The answer must consist solely of the lines from the opening line of the entries through the line with "[12:16.24-12:17.14]", transcribed exactly and without any pictures.

*** Data under study

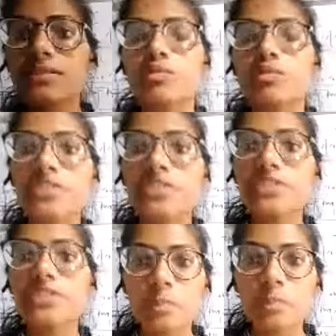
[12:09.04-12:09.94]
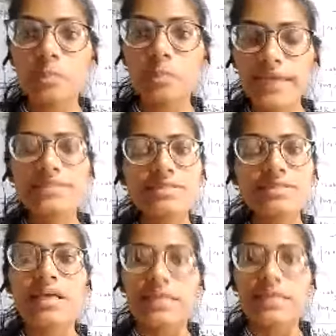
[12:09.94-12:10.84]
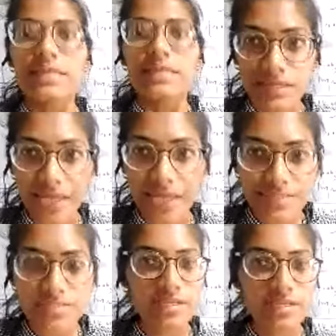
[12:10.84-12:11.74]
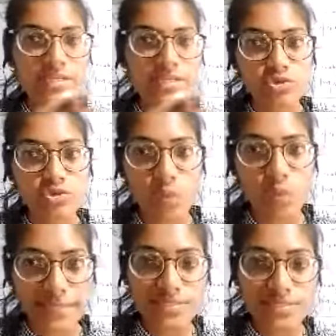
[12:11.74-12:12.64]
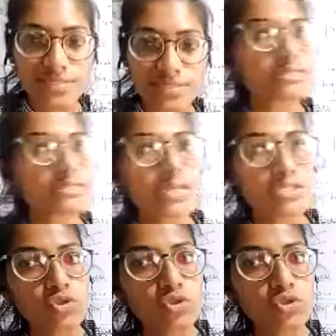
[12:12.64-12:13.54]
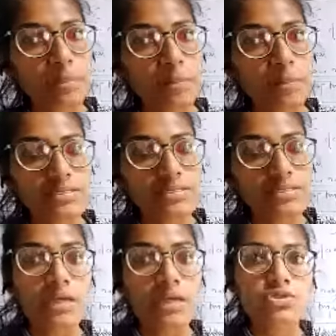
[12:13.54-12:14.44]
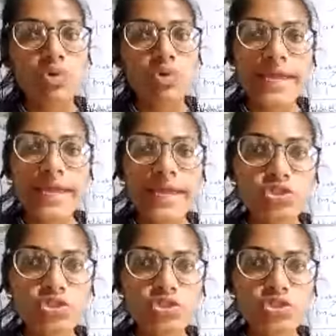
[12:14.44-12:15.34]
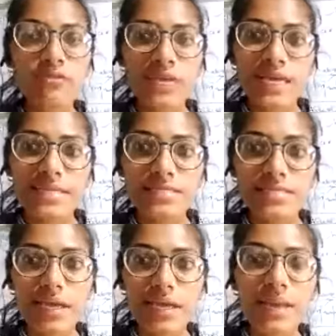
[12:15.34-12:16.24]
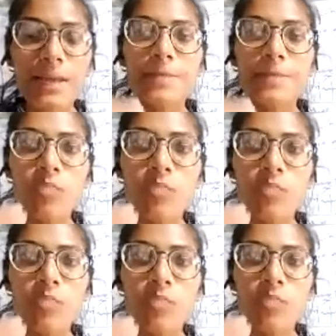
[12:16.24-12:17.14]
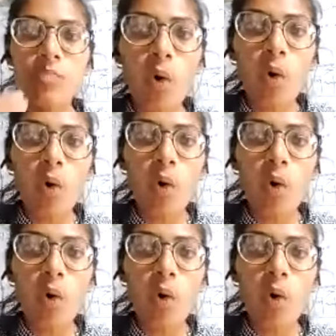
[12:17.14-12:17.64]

which explains that yes, these are strong acid, these are strong base. So in short, we can say more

******

# Response below
[12:09.04-12:09.94]
[12:09.94-12:10.84]
[12:10.84-12:11.74]
[12:11.74-12:12.64]
[12:12.64-12:13.54]
[12:13.54-12:14.44]
[12:14.44-12:15.34]
[12:15.34-12:16.24]
[12:16.24-12:17.14]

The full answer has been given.